Opinion
2012-04-3
Litchfield Cavo LLP, New York (Russell J. McBrearty of counsel), for appellants. The Rubino Law Firm, New York (JenniElena Rubino of counsel), for respondent.
Litchfield Cavo LLP, New York (Russell J. McBrearty of counsel), for appellants. The Rubino Law Firm, New York (JenniElena Rubino of counsel), for respondent.
SAXE, J.P., SWEENY, MOSKOWITZ, MANZANET–DANIELS, ROMÁN, JJ.
Order, Supreme Court, New York County (Jane S. Solomon, J.), entered June 17, 2011, that denied defendants 296 Third Avenue, L.P. and 296 Third Avenue Realty Corp.'s motion for summary judgment dismissing the complaint as against them and on their cross claim for contractual indemnification, unanimously modified, on the law, to grant the motion to dismiss the complaint, and otherwise affirmed, without costs. The Clerk is directed to enter judgment dismissing the complaint against said defendants.

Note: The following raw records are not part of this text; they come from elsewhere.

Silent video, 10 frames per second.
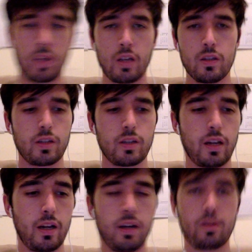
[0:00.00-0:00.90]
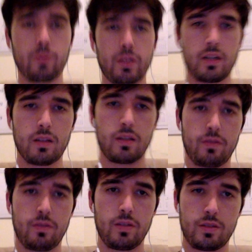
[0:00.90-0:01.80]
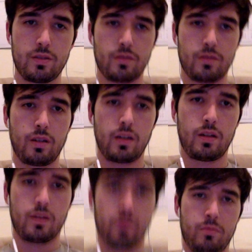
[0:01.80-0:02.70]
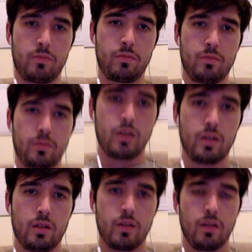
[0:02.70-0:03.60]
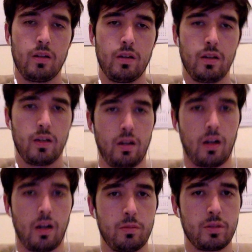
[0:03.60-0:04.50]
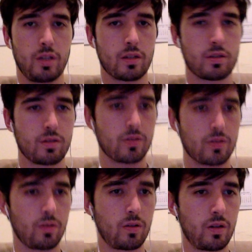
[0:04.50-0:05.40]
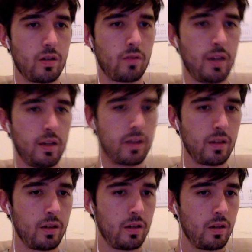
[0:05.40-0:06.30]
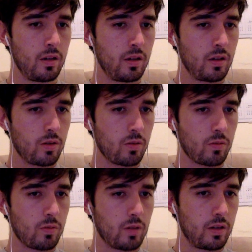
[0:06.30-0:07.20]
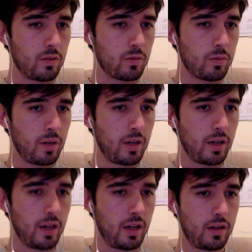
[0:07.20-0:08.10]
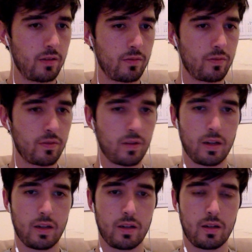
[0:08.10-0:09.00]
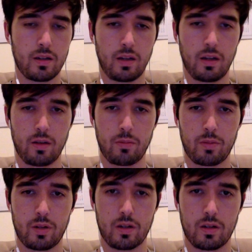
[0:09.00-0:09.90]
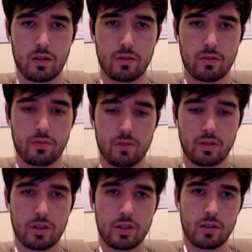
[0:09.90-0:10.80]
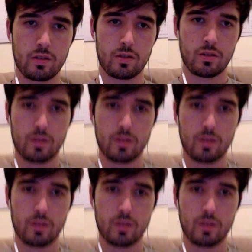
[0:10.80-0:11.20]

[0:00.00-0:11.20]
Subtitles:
so yeah, how do we tell if it's an object or an array? Well, we might have a helper function.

In this action, plaintiff claims that she was injured when she allegedly slipped and fell on a snow or ice condition on a ramp that extends from the sidewalk to the interior of a newsstand located at 162 East 23rd Street in Manhattan (the premises). Pursuant to a commercial lease (the lease), defendants 296 Third Avenue Group, L.P. and 296 Third Avenue Realty Corp. (landlord) leased the premises to the operator of the newsstand, defendant Al Hafeez News Inc. (tenant). The 296 defendants moved for summary judgment on the ground that they are out-of-possession landlords with no duty to maintain the premises or to remove snow. They also argued that they are entitled to contractual indemnification from defendant tenant.
The motion court denied the motion for summary judgment as to liability. The court held that an issue of fact existed as to whether the ramp where plaintiff allegedly slipped was within the demised premises because “[t]he ramp is open to the sidewalk, and so entry into the interior of the store is not necessary.” However, the question of whether the ramp is part of the premises or the sidewalk is irrelevant because, under either scenario, tenant, and not landlord, was responsible for clearing the ramp of snow or ice.
Indeed, if the ramp were part of the sidewalk, landlord was not responsible for clearing it of snow or ice because the lease provided that tenant was responsible for maintaining its premises and removing snow and ice from the sidewalk. Thus, the motion court's application of Administrative Code of the City of New York § 7–210[b], that imposes liability on owners for, inter alia, their “negligent failure to remove snow, ice, dirt, or other material from the sidewalk,” was misplaced. In addition, § 7–210 is not applicable to this action because plaintiff did not allege landlord's violation of this section of the Administrative Code.
Moreover, if the ramp were part of the premises, landlord was not responsible for clearing it of snow or ice because, pursuant to the lease, landlord relinquished its possession and control over the premises and was, thus, an out-of-possession owner. “An out-of-possession landlord is generally not liable for the condition of the demised premises unless the landlord has a contractual obligation to maintain the premises, or right to re-enter in order to inspect or repair, and the defective condition is ‘a significant structural or design defect that is contrary to a specific statutory safety provision’ ” ( Ross v. Betty G. Reader Revocable Trust, 86 A.D.3d 419, 420, 927 N.Y.S.2d 49 [2011] ). Although landlord retained the right of re-entry pursuant to the lease, plaintiff identified the defective condition as snow or ice on the ramp. However, snow or ice is not a significant structural or design defect. Accordingly, the trial court erred in denying landlord's motion. As an out-of-possession owner, landlord was entitled to judgment as a matter of law ( see Ross, 86 A.D.3d at 420, 927 N.Y.S.2d 49).